Origine | Environnement | |
SODIUM LAURYL SULFATE (SLS) | Végétale, Pétrochimique | Ecotoxique (Aquatic Chronic 3) |
MAGNESIUM SULFATE | Minérale, Pétrochimique | - |
SODIUM SULFATE | Minérale, Pétrochimique | - |
SODIUM CETEARYL SULFATE | Végétale, Animale, Pétrochimique | - |
SODIUM COCO-SULFATE | Végétale, Pétrochimique | - |
AMMONIUM LAURYL SULFATE | Végétale, Pétrochimique | - |
ZINC SULFATE | Minérale, Pétrochimique | Ecotoxique (Aquatic Acute 1, Aquatic Chronic 1) |
MANGANESE SULFATE |
Minérale, Pétrochimique | Ecotoxique (Aquatic Chronic 2) |
Certains des sulfates utilisés en cosmétiques sont à éviter, nous en avons noté trois (en rouge sur INCI Beauty) :
|
Origine | Environnement (REACH) | |
SODIUM LAURETH SULFATE (SLES) | Végétale, Pétrochimique | Ecotoxique (Aquatic Chronic 3) / Composé éthoxylé |
BARIUM SULFATE | Minérale, Pétrochimique | - |
BEHENTRIMONIUM METHOSULFATE | Végétale, Pétrochimique | Ecotoxique (Aquatic Acute 1, Aquatic Chronic 2) |
SODIUM MYRETH SULFATE | Végétale, Pétrochimique | Composé éthoxylé |
MAGNESIUM LAURETH SULFATE | Végétale, Pétrochimique | Composé éthoxylé |
SODIUM COCETH SULFATE | Végétale, Pétrochimique | Composé éthoxylé |
N,N-BIS(2-HYDROXYETHYL)-P-PHENYLENEDIAMINE SULFATE | Pétrochimique | Ecotoxique (Aquatic Acute 1, Aquatic Chronic 2) |
2-AMINO-4-HYDROXYETHYLAMINOANISOLE SULFATE | Pétrochimique | Ecotoxique (Aquatic Acute 1, Aquatic Chronic 2) |
REACH est un règlement de l'Union Européenne entré en vigueur en 2007. Il concerne les risques liés à l'utilisation des produits chimiques et permet donc de recenser, d’évaluer et de contrôler les substances chimiques fabriquées, importées, mises sur le marché européen. REACH collecte des informations en provenance des industriels et établit des classifications. Depuis le 31 mai 2018, il n'est plus possible de fabriquer ou d'importer des substances dans l'Union Européenne à plus d'une tonne par an, sans qu'elles ne soient enregistrées dans REACH.

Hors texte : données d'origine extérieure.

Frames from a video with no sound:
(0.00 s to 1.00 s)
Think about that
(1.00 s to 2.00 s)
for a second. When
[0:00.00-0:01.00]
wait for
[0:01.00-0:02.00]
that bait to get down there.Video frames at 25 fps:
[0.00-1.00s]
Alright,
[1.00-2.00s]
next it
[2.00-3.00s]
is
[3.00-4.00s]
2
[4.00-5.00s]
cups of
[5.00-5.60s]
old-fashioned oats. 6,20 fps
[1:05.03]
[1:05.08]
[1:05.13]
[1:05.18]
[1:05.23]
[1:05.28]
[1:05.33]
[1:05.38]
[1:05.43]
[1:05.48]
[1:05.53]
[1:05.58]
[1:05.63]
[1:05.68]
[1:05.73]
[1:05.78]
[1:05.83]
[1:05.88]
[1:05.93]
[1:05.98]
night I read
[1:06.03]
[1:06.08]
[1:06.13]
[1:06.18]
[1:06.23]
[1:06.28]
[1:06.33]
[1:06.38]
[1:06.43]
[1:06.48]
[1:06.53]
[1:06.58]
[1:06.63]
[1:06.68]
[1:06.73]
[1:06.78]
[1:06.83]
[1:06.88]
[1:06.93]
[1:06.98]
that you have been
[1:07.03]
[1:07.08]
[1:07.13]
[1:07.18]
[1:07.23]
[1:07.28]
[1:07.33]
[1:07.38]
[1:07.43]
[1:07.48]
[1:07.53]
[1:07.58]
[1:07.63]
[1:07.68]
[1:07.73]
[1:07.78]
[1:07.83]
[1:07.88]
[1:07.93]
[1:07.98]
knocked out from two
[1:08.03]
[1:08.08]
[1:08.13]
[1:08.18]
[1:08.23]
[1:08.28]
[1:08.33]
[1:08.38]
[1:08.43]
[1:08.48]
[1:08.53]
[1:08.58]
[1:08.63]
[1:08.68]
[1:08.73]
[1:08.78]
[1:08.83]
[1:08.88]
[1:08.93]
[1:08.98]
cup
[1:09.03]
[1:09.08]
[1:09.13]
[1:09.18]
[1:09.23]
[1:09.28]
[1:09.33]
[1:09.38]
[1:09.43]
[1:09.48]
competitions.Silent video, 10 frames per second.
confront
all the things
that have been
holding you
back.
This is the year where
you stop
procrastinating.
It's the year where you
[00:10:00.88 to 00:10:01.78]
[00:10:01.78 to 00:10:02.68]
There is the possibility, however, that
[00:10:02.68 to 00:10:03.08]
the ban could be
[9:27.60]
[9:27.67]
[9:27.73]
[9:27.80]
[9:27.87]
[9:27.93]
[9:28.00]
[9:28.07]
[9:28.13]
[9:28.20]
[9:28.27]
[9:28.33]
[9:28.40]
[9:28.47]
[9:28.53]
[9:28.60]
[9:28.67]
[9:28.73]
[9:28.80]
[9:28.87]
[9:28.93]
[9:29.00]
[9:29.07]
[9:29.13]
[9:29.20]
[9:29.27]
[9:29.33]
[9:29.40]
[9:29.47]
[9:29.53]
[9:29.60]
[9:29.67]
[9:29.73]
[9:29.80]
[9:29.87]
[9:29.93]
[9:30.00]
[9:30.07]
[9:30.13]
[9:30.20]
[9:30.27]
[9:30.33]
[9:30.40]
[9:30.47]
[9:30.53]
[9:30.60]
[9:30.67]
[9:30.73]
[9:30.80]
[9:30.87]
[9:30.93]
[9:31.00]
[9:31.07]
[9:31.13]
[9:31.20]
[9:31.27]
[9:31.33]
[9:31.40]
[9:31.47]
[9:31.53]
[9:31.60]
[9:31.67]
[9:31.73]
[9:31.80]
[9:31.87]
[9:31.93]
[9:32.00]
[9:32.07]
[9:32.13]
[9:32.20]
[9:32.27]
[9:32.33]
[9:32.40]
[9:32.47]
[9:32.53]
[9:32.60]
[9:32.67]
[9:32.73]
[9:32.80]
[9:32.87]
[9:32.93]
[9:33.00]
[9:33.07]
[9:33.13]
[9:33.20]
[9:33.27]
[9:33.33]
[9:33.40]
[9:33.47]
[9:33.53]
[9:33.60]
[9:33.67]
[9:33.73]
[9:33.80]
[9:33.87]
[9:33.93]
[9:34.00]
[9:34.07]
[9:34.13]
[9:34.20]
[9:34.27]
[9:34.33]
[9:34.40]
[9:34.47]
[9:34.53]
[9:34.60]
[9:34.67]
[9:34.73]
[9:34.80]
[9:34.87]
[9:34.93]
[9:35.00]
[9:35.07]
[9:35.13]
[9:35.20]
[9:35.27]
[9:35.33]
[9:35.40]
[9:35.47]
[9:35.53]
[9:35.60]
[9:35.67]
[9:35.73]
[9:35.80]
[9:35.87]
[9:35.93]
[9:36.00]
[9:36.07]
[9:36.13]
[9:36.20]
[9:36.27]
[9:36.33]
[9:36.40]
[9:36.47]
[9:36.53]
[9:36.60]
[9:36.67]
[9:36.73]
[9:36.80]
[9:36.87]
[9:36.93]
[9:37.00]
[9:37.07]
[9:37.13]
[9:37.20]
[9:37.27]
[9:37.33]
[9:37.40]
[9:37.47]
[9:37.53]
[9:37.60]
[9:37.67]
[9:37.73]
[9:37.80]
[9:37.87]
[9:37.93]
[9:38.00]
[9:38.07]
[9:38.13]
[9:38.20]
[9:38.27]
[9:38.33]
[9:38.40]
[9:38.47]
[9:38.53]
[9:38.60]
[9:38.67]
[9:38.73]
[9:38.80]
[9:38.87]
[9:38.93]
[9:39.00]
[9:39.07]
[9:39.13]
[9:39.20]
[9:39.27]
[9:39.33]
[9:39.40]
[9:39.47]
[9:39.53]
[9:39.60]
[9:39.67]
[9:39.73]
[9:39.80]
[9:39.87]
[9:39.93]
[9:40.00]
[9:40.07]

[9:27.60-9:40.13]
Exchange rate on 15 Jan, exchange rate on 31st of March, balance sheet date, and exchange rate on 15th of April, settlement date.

Pour ce qui nous concerne, voici l'explication des termes employés dans les tableaux précédents :
Aquatic Acute : Très toxique pour les organismes aquatiques
Aquatic Chronic : Toxique pour les organismes aquatiques, entraîne des effets néfastes à long terme
Les numéros situés à droite varient de 1 à 4, et indiquent que l'information est plus ou moins confirmée par les industriels
1 : Reconnu
2 : Potentiel
3 : Plus de 50% des informations collectées sont en faveur de
4 : Les données collectées sont minoritaires
Remerciements à Yuriko, l'ingénieure SIGMA qui travaille avec nous, pour les recherches, recrutée grâce à l’aide financière accordée par Clermont Auvergne Métropole.
A la suite de cet article, nous avons reclassé sur INCI Beauty 16 sulfates de jaune à orange, et 4 de orange à jaune.